[WHAT YOU WILL DO] Extract precisely the lines that run from the line containing "[10.42-11.46s]" to the end of the records below, with both ends included and pictures omitted.

__________________________________________________

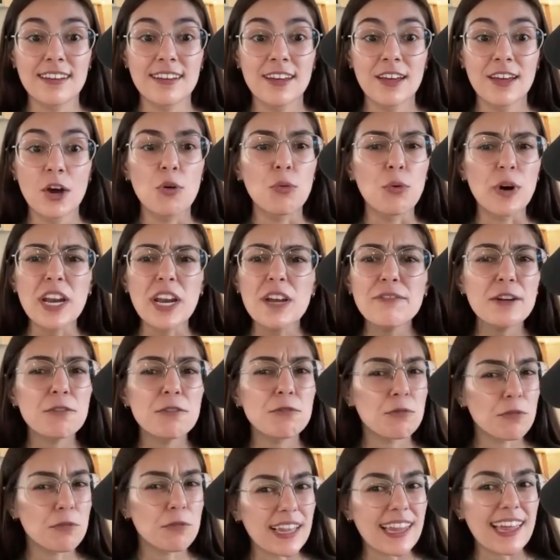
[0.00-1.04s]
What if I
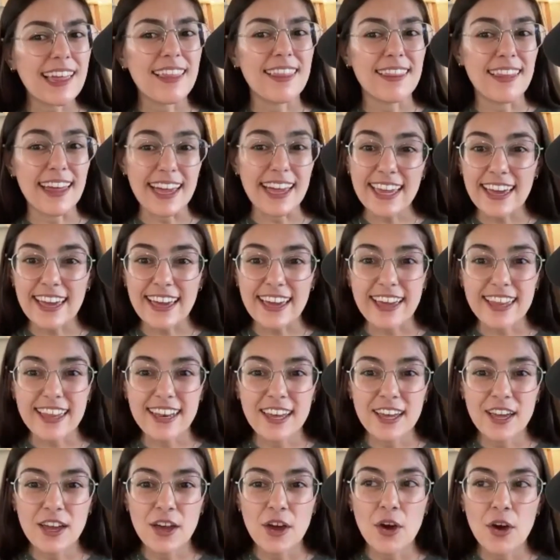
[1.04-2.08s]
really like it?
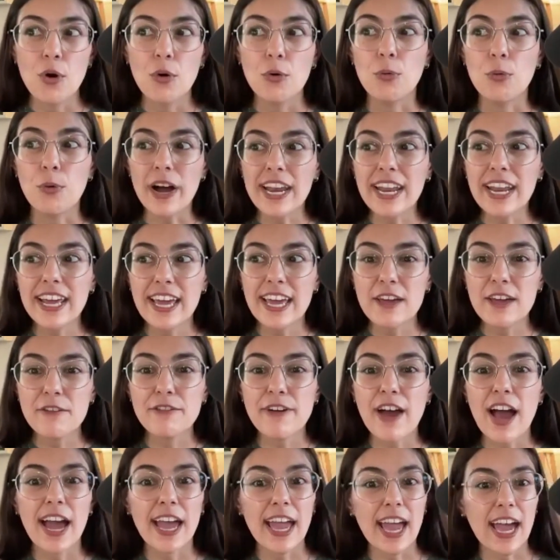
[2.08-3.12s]
What if
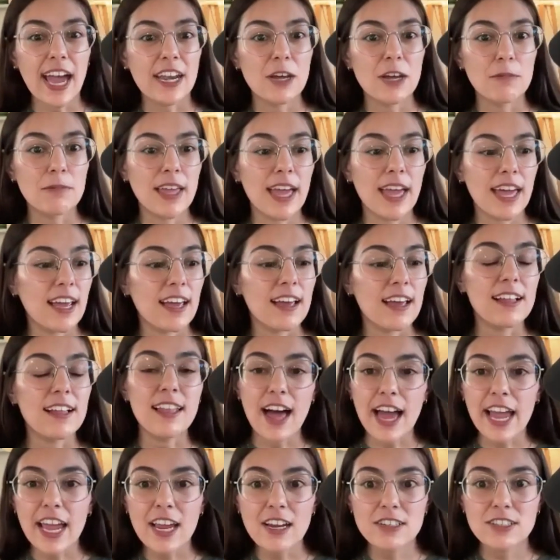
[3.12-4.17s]
I end up getting a
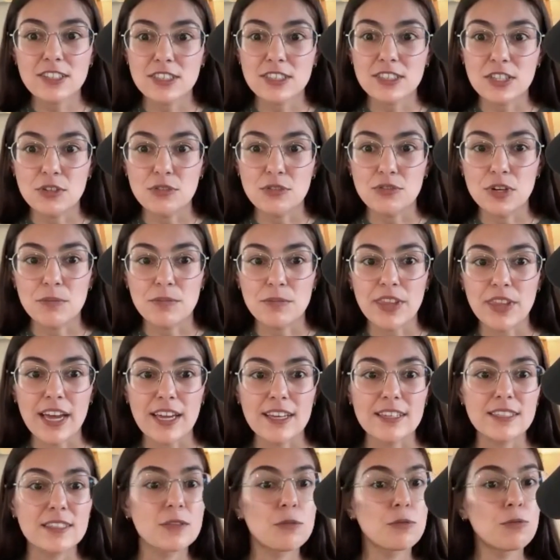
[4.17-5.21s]
client or two from
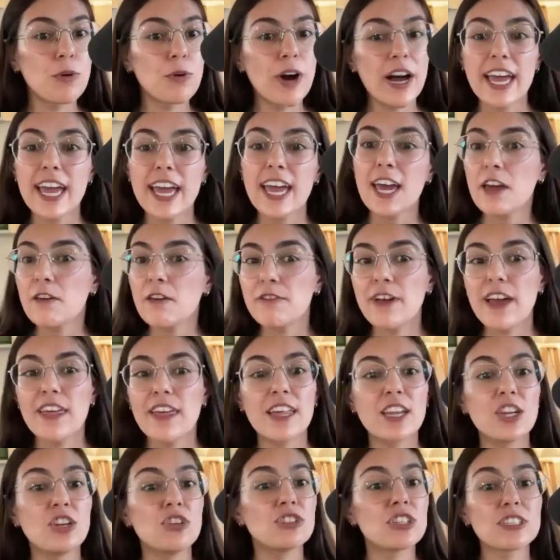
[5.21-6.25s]
this? What if, and then
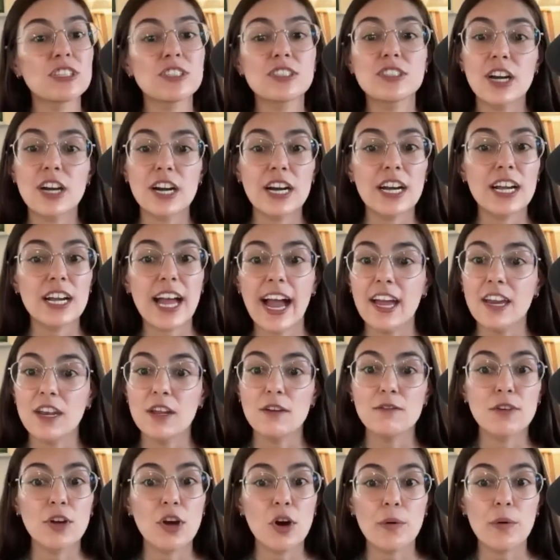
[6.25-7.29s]
you just start kind
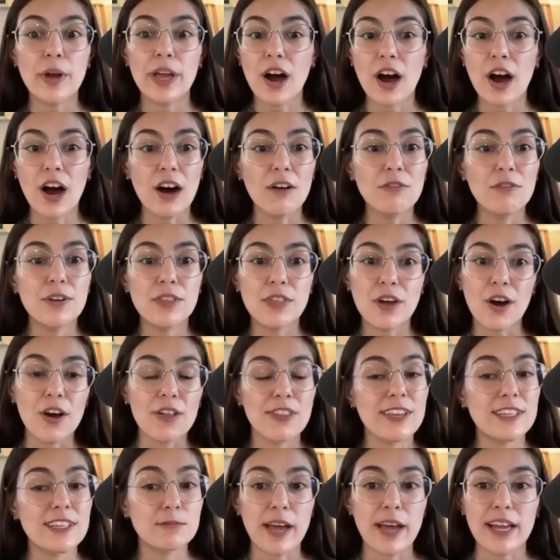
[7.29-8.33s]
of going off with all
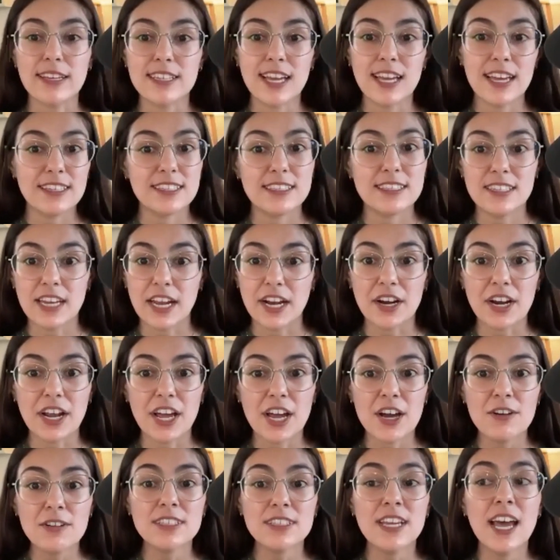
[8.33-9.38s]
these best case
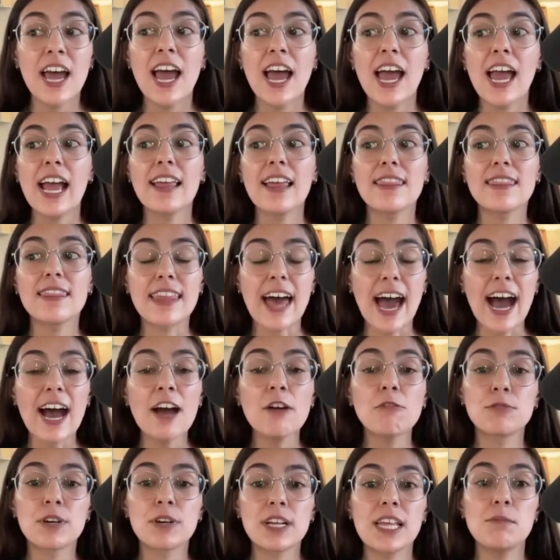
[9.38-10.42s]
scenarios. And that
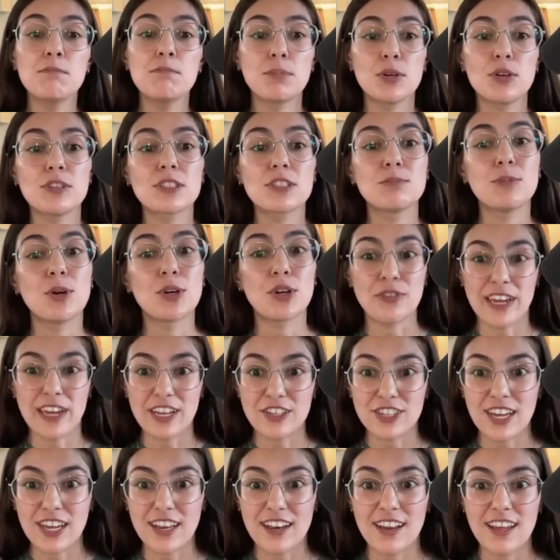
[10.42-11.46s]
really boosts
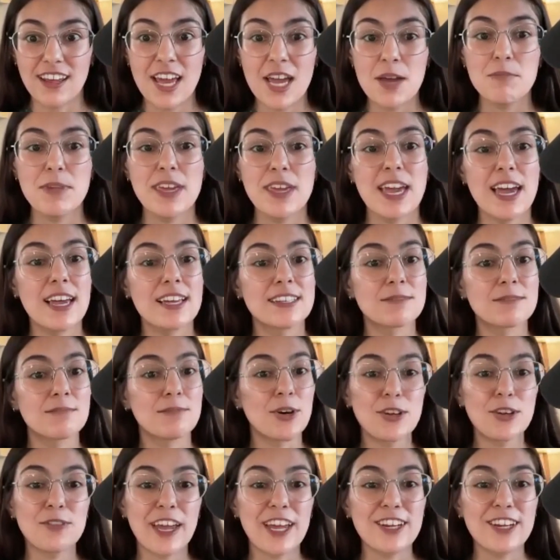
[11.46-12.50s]
motivation because
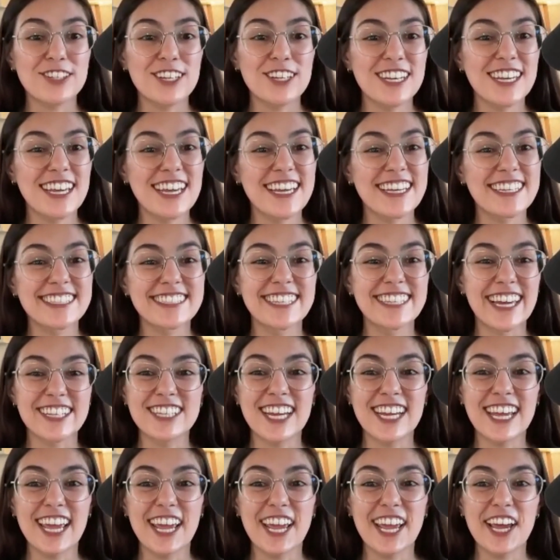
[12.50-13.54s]
motivation is such
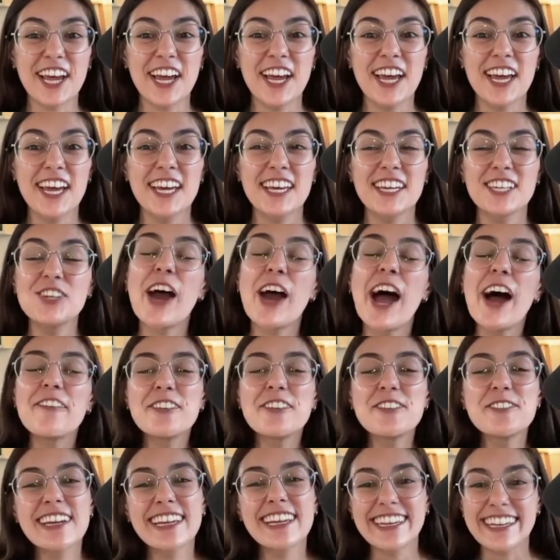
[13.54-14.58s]
a, you have
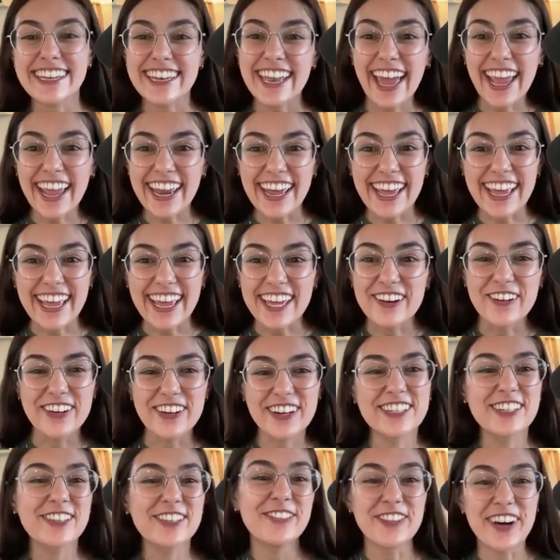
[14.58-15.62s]
to ignite it in order
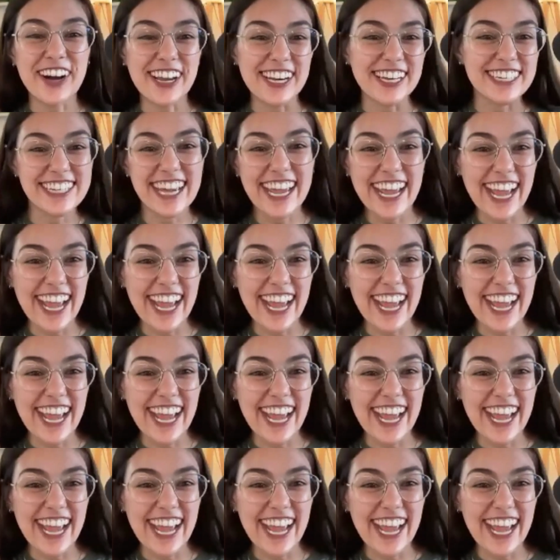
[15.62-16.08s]
to want to take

__________________________________________________

[RESPONSE AREA]
[10.42-11.46s]
really boosts
[11.46-12.50s]
motivation because
[12.50-13.54s]
motivation is such
[13.54-14.58s]
a, you have
[14.58-15.62s]
to ignite it in order
[15.62-16.08s]
to want to take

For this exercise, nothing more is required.